I met 68-year-old Frank Tummarello of Voorhees three years ago when he was very sick and needed a heart transplant. But his health issues started long before.
Ten years ago, Frank collapsed in a locker room after playing a round of golf in sunny Florida. Luckily, a doctor happened to be standing next to him and revived him.
Frank was quickly taken to the hospital, where doctors diagnosed him with atrial fibrillation or a-fib, a common heart rhythm problem that occurs when the top half of the heart quivers in a very fast and uncoordinated way. Not everyone with a-fib experiences symptoms, but Frank says he felt a pounding in his chest.
Upon returning to the Philadelphia area, Frank underwent a procedure to fix the problem. However, several years later, his health started to take a turn for the worse.
Daily activities for Frank became increasingly difficult; eventually he couldn’t walk more than a block or climb the stairs in his Shore house. His symptoms mimicked congestive heart failure: breathlessness, fatigue, and weakness. Frank’s doctors initially thought his heart was not functioning properly because of the a-fib and ongoing sleep apnea, though the apnea had never given him much trouble.
As it turned out, those were the least of his problems.
Three years ago, Frank was diagnosed with a rare heart condition called cardiac amyloidosis. His liver made too much protein, which was deposited into other tissues and organs, including the heart. The protein deposits make the heart stiff, which affects proper blood flow throughout the body.
Frank’s health was declining quickly, so his cardiologist sent him to my office.
By then he was very ill and needed a heart transplant. Not many centers will put cardiac amyloidosis patients on the transplant list because of the extra cardiac manifestations associated with the disease. Because amyloidosis is not limited to the heart, other symptoms may arise. Those include peripheral neuropathy, which is numbness or pain from nerve damage in the hands and feet, carpal tunnel syndrome, and kidney failure. However, in Frank’s case, our cardiac team agreed that the benefits of the transplant — a chance at a normal life — outweighed the risks.

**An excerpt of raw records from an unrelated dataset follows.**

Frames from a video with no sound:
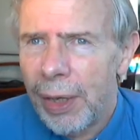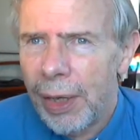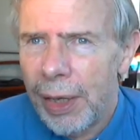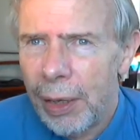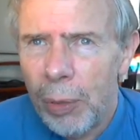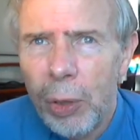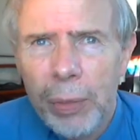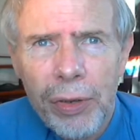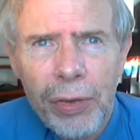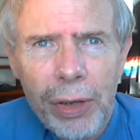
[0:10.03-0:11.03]
At the moment,
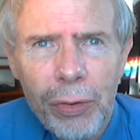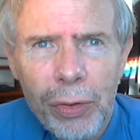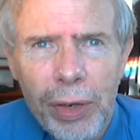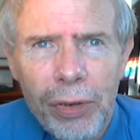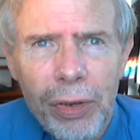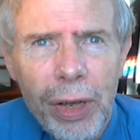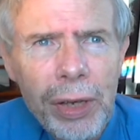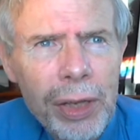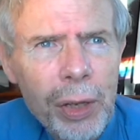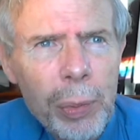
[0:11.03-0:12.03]
the sun's really
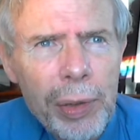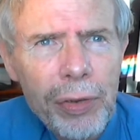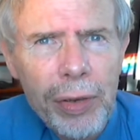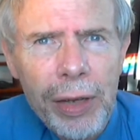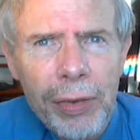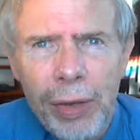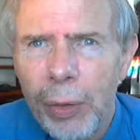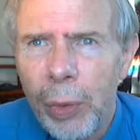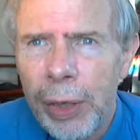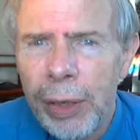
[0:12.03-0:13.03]
shining. I hope it stays that
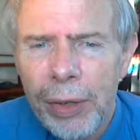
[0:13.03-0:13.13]
way.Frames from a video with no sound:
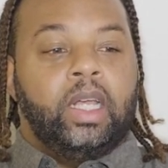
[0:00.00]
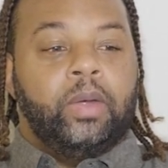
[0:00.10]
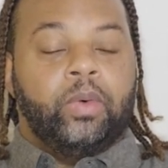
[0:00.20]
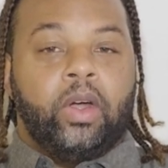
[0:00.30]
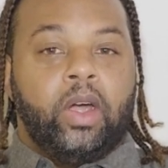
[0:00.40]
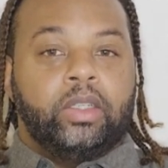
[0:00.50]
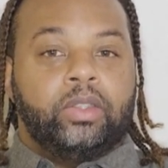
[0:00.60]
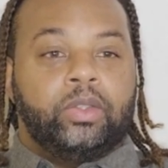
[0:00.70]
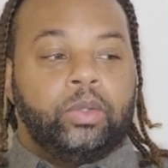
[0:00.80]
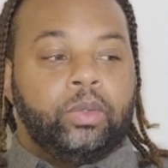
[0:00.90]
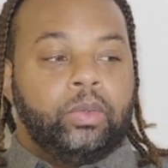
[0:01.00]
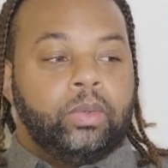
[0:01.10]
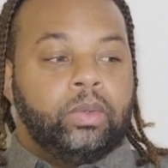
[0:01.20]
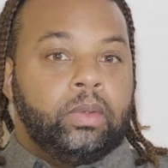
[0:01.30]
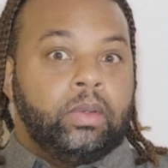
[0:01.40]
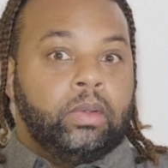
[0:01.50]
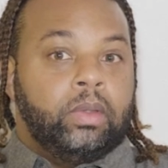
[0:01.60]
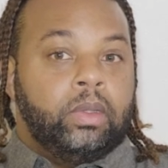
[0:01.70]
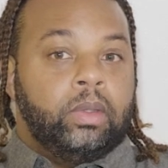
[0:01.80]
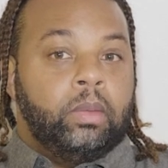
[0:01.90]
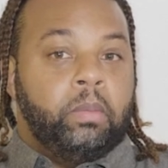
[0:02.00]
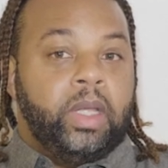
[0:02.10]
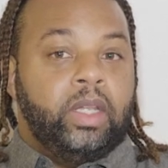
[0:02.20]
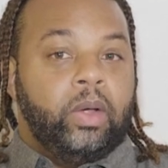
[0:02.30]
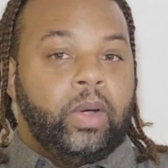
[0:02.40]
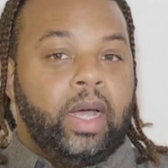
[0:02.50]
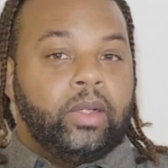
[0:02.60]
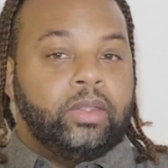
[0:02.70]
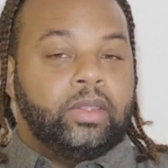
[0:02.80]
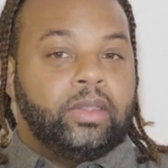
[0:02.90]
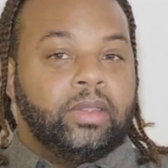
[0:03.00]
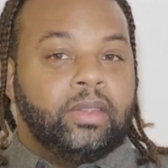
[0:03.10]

in regards to Menlo House.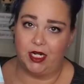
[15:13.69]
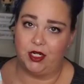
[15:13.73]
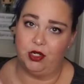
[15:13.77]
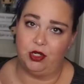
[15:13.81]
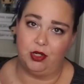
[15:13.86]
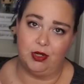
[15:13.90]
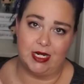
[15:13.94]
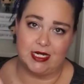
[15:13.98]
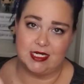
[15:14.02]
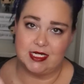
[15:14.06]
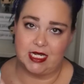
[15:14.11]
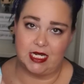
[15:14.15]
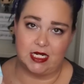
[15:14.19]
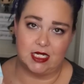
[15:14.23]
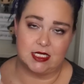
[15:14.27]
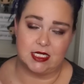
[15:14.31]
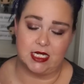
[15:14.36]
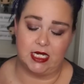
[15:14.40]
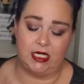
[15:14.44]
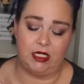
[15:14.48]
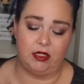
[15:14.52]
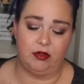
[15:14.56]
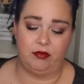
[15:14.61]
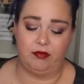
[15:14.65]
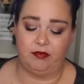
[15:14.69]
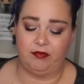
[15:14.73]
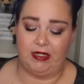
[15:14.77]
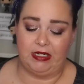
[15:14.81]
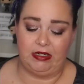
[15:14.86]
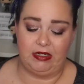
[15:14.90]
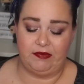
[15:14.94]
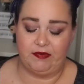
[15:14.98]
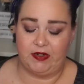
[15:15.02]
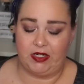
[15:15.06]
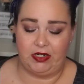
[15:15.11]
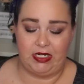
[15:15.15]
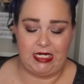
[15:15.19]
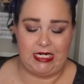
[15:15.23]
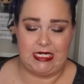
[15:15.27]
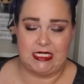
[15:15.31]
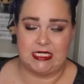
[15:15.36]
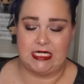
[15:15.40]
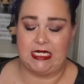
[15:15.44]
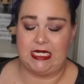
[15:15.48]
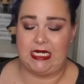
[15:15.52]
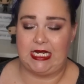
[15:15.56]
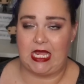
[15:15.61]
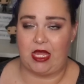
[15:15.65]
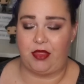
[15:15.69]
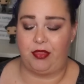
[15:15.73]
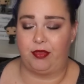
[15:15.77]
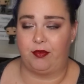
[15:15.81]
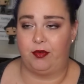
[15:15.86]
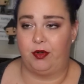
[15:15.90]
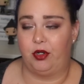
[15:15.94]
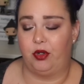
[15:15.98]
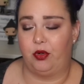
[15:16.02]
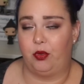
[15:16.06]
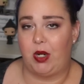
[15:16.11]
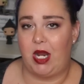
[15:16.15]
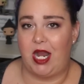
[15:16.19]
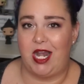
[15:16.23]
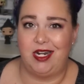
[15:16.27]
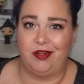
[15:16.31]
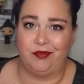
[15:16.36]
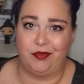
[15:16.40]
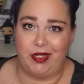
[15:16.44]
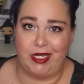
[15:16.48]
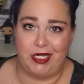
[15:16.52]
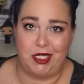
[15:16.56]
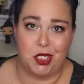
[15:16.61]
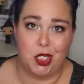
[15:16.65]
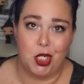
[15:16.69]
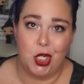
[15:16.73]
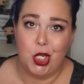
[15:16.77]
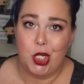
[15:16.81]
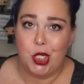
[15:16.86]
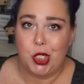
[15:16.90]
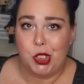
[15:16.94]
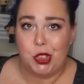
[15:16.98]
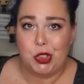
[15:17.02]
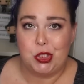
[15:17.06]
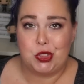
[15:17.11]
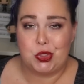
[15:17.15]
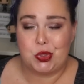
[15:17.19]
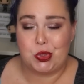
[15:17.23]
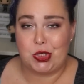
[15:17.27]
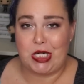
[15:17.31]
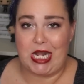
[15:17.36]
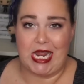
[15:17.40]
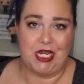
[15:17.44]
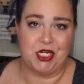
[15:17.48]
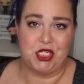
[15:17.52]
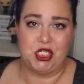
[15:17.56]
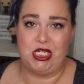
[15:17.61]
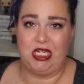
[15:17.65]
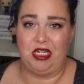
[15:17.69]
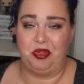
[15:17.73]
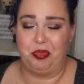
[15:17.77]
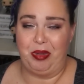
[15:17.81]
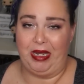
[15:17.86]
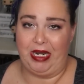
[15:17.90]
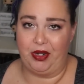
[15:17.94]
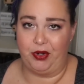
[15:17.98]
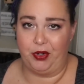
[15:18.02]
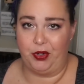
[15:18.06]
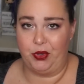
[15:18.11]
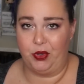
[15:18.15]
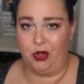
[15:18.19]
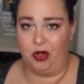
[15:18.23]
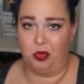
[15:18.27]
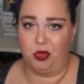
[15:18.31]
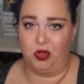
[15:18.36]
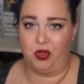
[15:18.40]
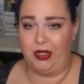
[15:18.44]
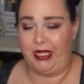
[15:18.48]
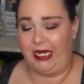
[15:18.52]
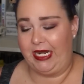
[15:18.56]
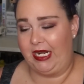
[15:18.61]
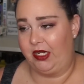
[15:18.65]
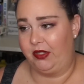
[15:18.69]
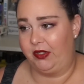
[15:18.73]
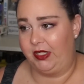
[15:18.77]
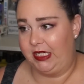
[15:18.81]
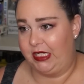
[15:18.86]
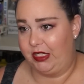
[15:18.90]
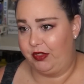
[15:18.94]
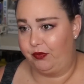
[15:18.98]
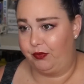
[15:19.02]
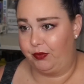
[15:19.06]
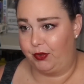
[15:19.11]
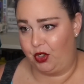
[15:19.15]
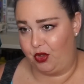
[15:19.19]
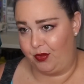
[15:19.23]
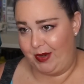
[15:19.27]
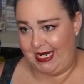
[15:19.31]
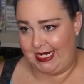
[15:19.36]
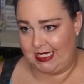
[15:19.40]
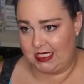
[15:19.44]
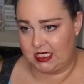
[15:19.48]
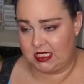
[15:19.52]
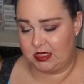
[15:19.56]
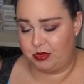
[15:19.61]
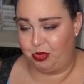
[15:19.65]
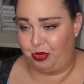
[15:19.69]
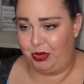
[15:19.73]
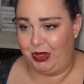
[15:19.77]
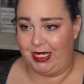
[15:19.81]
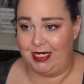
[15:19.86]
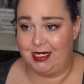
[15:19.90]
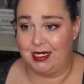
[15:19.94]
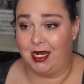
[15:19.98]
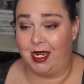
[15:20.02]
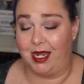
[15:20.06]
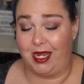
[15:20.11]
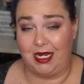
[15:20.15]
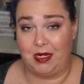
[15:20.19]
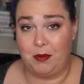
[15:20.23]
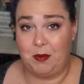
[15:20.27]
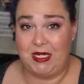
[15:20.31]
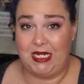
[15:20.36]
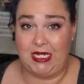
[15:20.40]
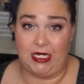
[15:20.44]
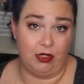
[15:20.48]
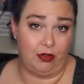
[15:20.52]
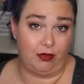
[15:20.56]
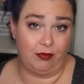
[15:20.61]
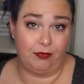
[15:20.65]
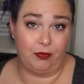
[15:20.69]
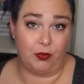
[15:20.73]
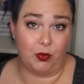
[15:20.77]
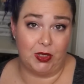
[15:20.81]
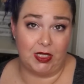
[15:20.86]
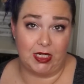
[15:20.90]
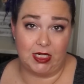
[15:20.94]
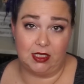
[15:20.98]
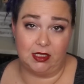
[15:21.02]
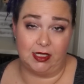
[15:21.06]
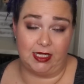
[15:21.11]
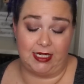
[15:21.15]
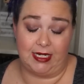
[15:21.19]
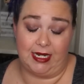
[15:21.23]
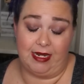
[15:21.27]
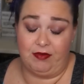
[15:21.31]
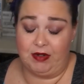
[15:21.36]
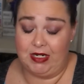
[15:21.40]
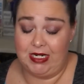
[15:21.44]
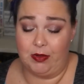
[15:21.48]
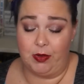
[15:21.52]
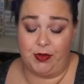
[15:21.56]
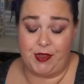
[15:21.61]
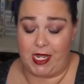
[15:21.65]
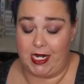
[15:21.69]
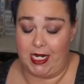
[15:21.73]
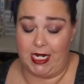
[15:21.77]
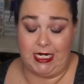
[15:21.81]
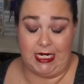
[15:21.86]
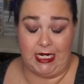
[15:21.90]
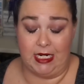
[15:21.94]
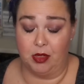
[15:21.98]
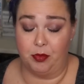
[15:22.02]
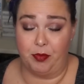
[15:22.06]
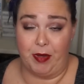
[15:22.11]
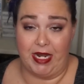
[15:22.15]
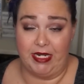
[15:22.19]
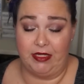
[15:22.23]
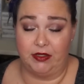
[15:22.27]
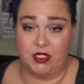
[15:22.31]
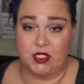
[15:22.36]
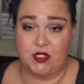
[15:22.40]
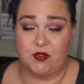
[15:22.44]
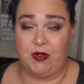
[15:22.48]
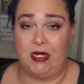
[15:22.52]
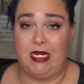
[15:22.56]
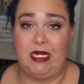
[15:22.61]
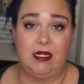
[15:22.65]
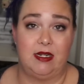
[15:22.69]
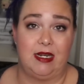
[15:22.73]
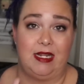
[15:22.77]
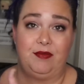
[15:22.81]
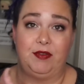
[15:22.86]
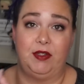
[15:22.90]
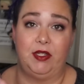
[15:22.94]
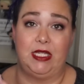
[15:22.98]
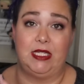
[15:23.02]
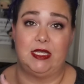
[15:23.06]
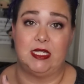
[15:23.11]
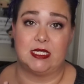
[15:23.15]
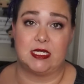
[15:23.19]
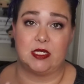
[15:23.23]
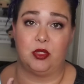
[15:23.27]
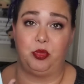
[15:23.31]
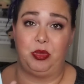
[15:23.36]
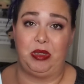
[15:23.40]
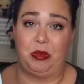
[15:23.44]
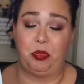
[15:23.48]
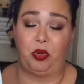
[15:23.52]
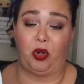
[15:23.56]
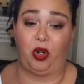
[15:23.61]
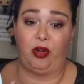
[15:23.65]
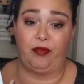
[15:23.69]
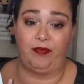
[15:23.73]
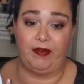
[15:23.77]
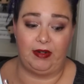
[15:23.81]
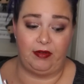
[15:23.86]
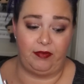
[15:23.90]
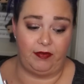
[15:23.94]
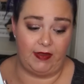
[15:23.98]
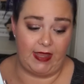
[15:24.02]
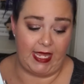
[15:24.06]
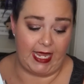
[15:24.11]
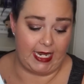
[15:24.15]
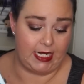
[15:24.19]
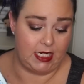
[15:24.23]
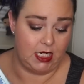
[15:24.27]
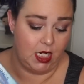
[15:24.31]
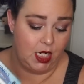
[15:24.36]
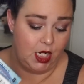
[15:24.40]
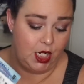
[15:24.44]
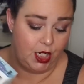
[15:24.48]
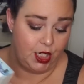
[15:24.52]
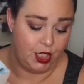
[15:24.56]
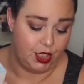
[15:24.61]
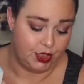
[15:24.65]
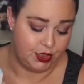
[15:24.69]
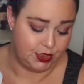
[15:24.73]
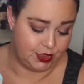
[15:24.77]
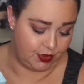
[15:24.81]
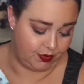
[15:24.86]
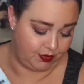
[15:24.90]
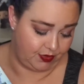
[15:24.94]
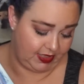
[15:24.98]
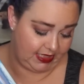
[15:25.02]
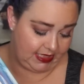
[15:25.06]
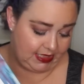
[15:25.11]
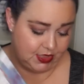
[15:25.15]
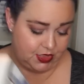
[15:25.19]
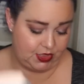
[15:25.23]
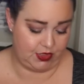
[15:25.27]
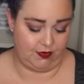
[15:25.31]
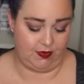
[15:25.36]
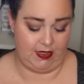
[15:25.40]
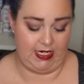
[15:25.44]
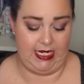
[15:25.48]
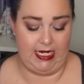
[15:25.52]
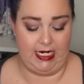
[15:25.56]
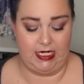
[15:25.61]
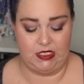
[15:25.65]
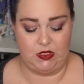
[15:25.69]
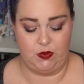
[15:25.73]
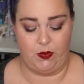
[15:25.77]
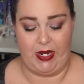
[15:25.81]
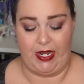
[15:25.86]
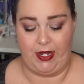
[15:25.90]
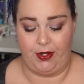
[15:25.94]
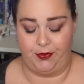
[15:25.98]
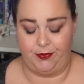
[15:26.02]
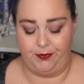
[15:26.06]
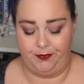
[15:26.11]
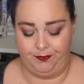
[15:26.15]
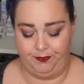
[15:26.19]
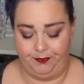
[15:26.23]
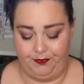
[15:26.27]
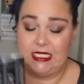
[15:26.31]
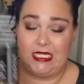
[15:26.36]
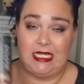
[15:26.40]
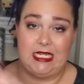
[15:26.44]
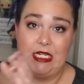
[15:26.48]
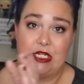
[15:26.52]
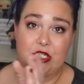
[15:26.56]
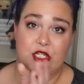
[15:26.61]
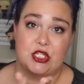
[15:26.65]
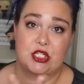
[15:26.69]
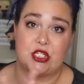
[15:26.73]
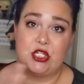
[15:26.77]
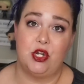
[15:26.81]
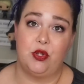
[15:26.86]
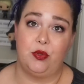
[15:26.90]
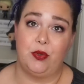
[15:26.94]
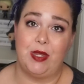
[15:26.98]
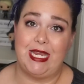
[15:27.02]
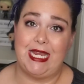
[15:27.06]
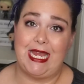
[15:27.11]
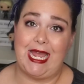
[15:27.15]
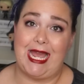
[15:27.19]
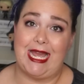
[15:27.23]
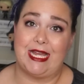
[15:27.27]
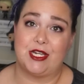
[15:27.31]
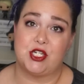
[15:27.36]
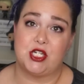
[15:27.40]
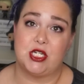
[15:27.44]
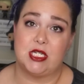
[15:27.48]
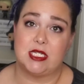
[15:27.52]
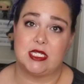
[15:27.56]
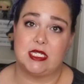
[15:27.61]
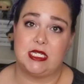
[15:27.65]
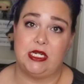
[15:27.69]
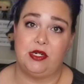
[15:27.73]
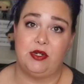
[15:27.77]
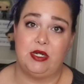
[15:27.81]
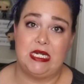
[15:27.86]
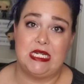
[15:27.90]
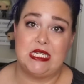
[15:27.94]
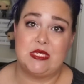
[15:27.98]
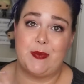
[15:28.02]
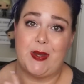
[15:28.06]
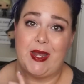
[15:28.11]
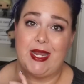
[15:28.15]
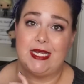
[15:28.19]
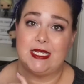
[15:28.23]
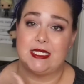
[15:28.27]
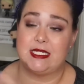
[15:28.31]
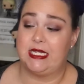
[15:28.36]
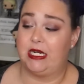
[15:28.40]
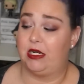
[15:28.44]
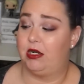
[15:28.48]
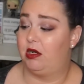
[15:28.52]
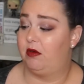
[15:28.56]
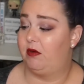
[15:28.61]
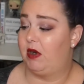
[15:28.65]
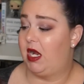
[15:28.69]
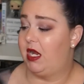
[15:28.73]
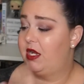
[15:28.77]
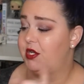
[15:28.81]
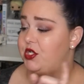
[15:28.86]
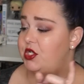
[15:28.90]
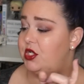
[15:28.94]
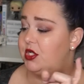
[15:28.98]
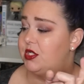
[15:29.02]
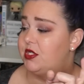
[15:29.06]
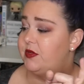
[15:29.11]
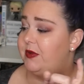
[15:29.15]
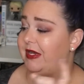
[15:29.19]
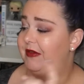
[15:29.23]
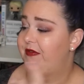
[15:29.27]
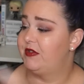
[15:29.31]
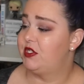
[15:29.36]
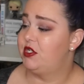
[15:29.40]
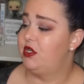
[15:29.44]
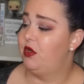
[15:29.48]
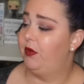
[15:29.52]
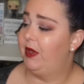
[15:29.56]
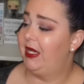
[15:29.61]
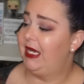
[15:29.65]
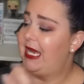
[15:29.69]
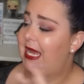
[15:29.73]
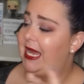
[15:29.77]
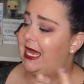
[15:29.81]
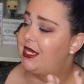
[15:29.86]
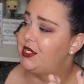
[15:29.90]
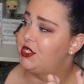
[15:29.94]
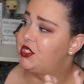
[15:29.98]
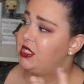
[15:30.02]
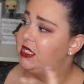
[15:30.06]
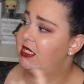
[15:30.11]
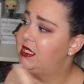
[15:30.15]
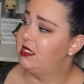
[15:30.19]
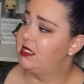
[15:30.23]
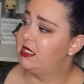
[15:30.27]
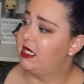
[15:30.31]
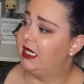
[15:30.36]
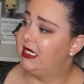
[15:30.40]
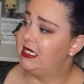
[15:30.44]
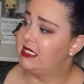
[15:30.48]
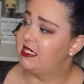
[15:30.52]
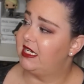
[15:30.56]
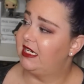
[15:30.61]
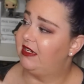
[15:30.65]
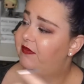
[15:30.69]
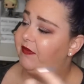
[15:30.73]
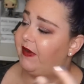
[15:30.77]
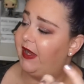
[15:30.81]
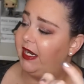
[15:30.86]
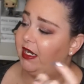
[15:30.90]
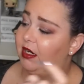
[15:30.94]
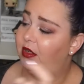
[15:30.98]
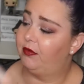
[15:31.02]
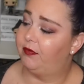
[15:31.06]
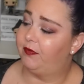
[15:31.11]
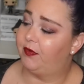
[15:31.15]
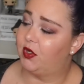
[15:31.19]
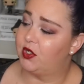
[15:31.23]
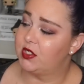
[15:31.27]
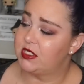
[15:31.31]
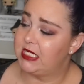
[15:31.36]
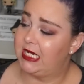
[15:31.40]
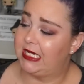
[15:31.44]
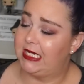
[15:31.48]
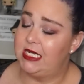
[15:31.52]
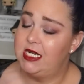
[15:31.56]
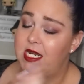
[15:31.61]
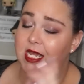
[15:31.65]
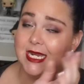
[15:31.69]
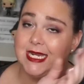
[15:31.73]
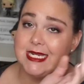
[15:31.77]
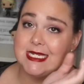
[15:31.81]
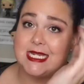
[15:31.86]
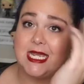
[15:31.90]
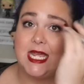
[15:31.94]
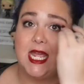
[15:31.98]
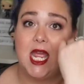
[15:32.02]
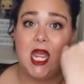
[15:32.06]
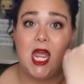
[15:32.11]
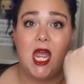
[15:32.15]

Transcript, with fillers: I know you guys said it's like very, very easy to get through, kind of like trashy paranormal alien romance, but I'm here for it. Like every now and then I need a mindless read and I feel like this will be perfect for that. So these three as well. The Snow Like Ashes series by Sara Raasch. So I have Snow Like Ashes, Ice Like Fire, Frost Like Night.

Two months after Frank was placed on the transplant list, he received the call he and his family had been waiting for: A new heart was available.
He had the transplant surgery on Sept. 20, 2016. A heart transplant is not a cure for the cardiac amyloidosis, but his quality of his life has improved tremendously. He can now walk two miles without being breathless, he coaches his son’s basketball team instead of having to watch from the sidelines, and is back to work part time at his daughter’s marketing company.
In some populations, especially African Americans, cardiac amyloidosis is not as rare as has been believed. There are different forms of the condition, some of which are more treatable with medications and other therapies than Frank’s case, which required a transplant.
I believe more and more family medicine doctors and internists will see these types of cases and need to know what to look out for so that patients will know as early as possible what they are dealing with, and what their options might include.
Rene Alvarez, M.D., is vice chief of cardiology and director of the Heart Failure/Cardiac Transplantation Program at the Temple Heart and Vascular Institute, and professor of medicine at the Lewis Katz School of Medicine at Temple University.